Oleh: Jhon Minggus Keiya
Nabire, 2 September 2025
Jika Tuhan Yesus tidak memiliki misi keselamatan bagi umat manusia, Ia tentu tidak akan turun ke dunia. Kedatangan-Nya adalah bukti kasih yang nyata, sebuah misi besar untuk membebaskan manusia dari belenggu dosa dan penderitaan. Namun, pertanyaan yang patut kita renungkan bersama adalah bagaimana mungkin umat yang telah diselamatkan oleh-Nya tidak memiliki misi yang sama untuk menyelamatkan sesamanya, terutama saudara-saudaranya di tanah Papua?
Apakah layak seseorang menyebut dirinya pengikut Kristus, sementara ia menutup mata terhadap tangisan dan penderitaan bangsanya sendiri? Jika keselamatan hanya berhenti pada liturgi di dalam tembok gereja, tanpa tindakan nyata di luar sana, maka iman itu tak lebih dari kemunafikan.
Neraka adalah tempat yang pantas bagi mereka yang berdiam diri di tengah penderitaan, karena kasih sejati seharusnya diwujudkan dalam solidaritas dan tindakan nyata.

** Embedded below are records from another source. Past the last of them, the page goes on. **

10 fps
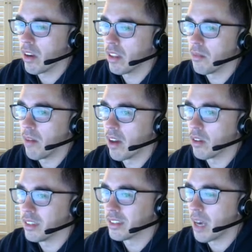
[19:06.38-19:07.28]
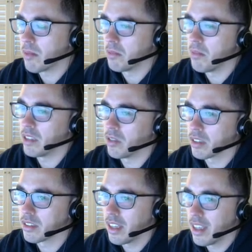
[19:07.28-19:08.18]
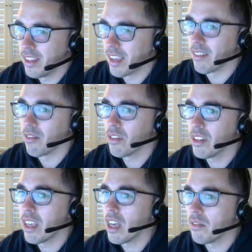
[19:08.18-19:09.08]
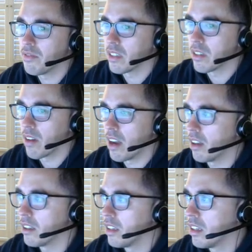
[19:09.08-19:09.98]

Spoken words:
in the model these types of metrics that can really help figure out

Gereja dan Liturgi yang Membisu
Gereja seharusnya menjadi ruang penghiburan dan penguatan bagi umat yang menderita. Namun, terlalu sering kita mendapati liturgi-liturigi indah yang hanya berputar dalam rutinitas, tanpa keberanian menyentuh realitas luka Papua. Doa dan nyanyian menggema setiap minggu, tetapi di luar sana, manusia Papua terus berhadapan dengan penindasan, kemiskinan, dan kekerasan.
Inilah saatnya berhenti menipu diri dengan liturgi yang membius, seakan-akan semuanya baik-baik saja. Injil tidak pernah mengajarkan kemunafikan; Injil justru memanggil kita untuk hadir, terlibat, dan memberi uluran tangan bagi mereka yang sengsara.
Aktivis Papua dan Warisan Misi Kristus
Dalam realitas ini, perjuangan para aktivis Papua baik dari Komnas TPNPB, KNPB, maupun organisasi lainnya patut dibaca sebagai wujud nyata dari misi keselamatan itu. Mereka bukan sekadar pejuang politik, melainkan pewaris semangat Mesias berani berdiri di sisi yang lemah, berjuang mempertahankan kehidupan, serta melindungi surga yang Tuhan titipkan di tanah ini, yang disebut West Papua.
Perjuangan ini adalah sebuah panggilan iman, sebuah respons terhadap anugerah Tuhan yang lebih besar dari sekadar ritual. Mereka berjuang agar manusia Papua tetap memiliki tanah, identitas, dan martabat. Bukankah itulah inti dari misi keselamatan, menyelamatkan kehidupan, bukan hanya rohani, tetapi juga tubuh, tanah, dan budaya?
Menyambut Panggilan Sejati
Kita semua, terutama umat Kristen, ditantang untuk jujur apakah kita sungguh-sungguh mewarisi misi Kristus, atau hanya puas dengan kenyamanan ibadah yang steril dari realitas? Papua bukan hanya tanah yang indah, tetapi juga salib besar yang harus dipikul bersama.
Maka, berhentilah bersembunyi di balik doa-doa kosong. Lihatlah penderitaan Papua sebagai panggilan iman. Dan kepada para pejuang yang tidak kenal lelah, percayalah kalian tidak sendiri. Kalian diberkati, karena misi yang kalian hidupi adalah gema dari misi Sang Mesias misi untuk menyelamatkan manusia dan menjaga tanah suci warisan Tuhan, Tanah West Papua.